/---
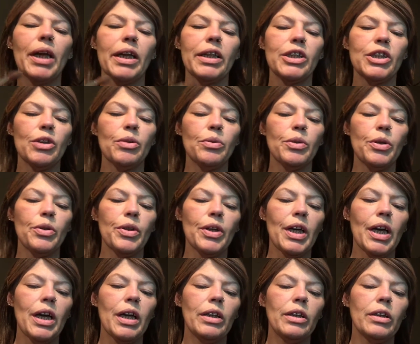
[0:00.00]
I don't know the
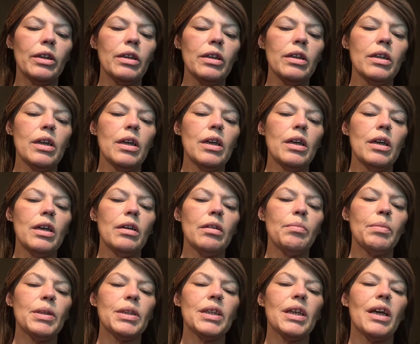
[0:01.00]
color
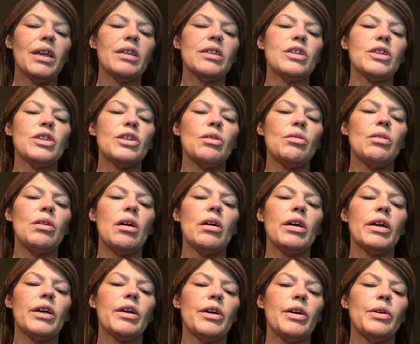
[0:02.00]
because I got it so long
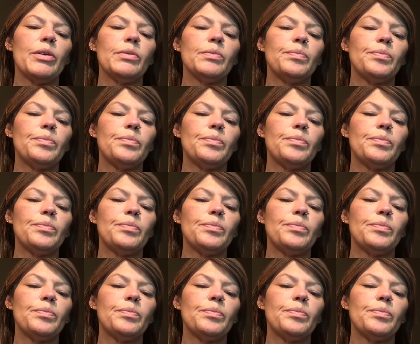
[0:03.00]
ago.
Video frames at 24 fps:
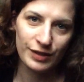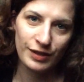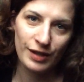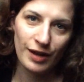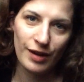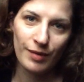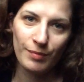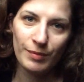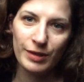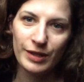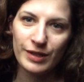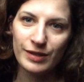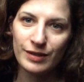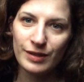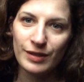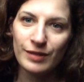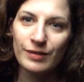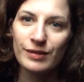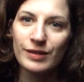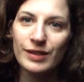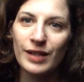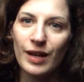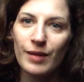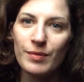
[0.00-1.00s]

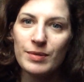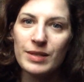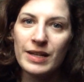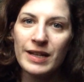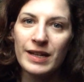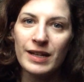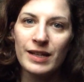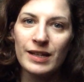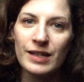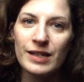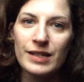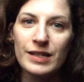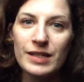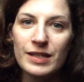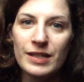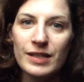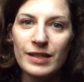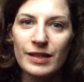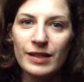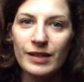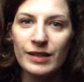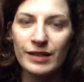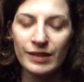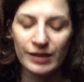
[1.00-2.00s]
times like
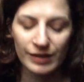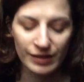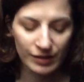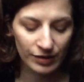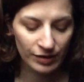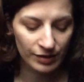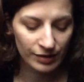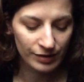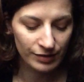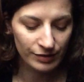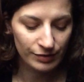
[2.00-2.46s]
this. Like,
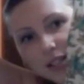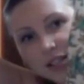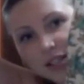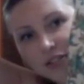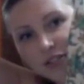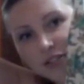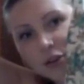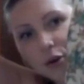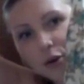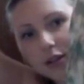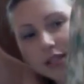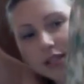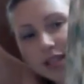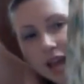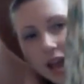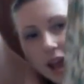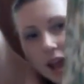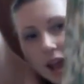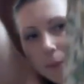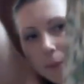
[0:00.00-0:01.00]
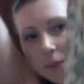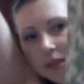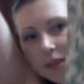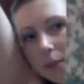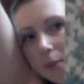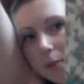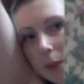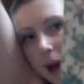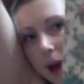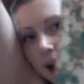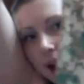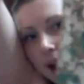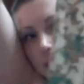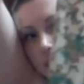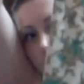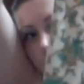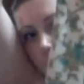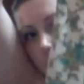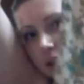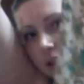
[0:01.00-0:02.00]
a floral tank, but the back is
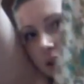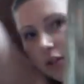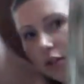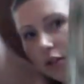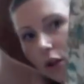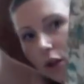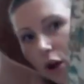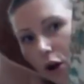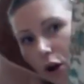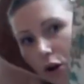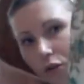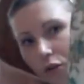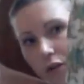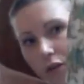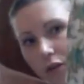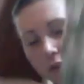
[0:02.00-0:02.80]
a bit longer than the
\---
Exercise requirements
The entries above need to be transcribed word for word, and the pictures stay out.

Task output
[0:00.00]
I don't know the
[0:01.00]
color
[0:02.00]
because I got it so long
[0:03.00]
ago.
Video frames at 24 fps:
[0.00-1.00s]

[1.00-2.00s]
times like
[2.00-2.46s]
this. Like,
[0:00.00-0:01.00]
[0:01.00-0:02.00]
a floral tank, but the back is
[0:02.00-0:02.80]
a bit longer than the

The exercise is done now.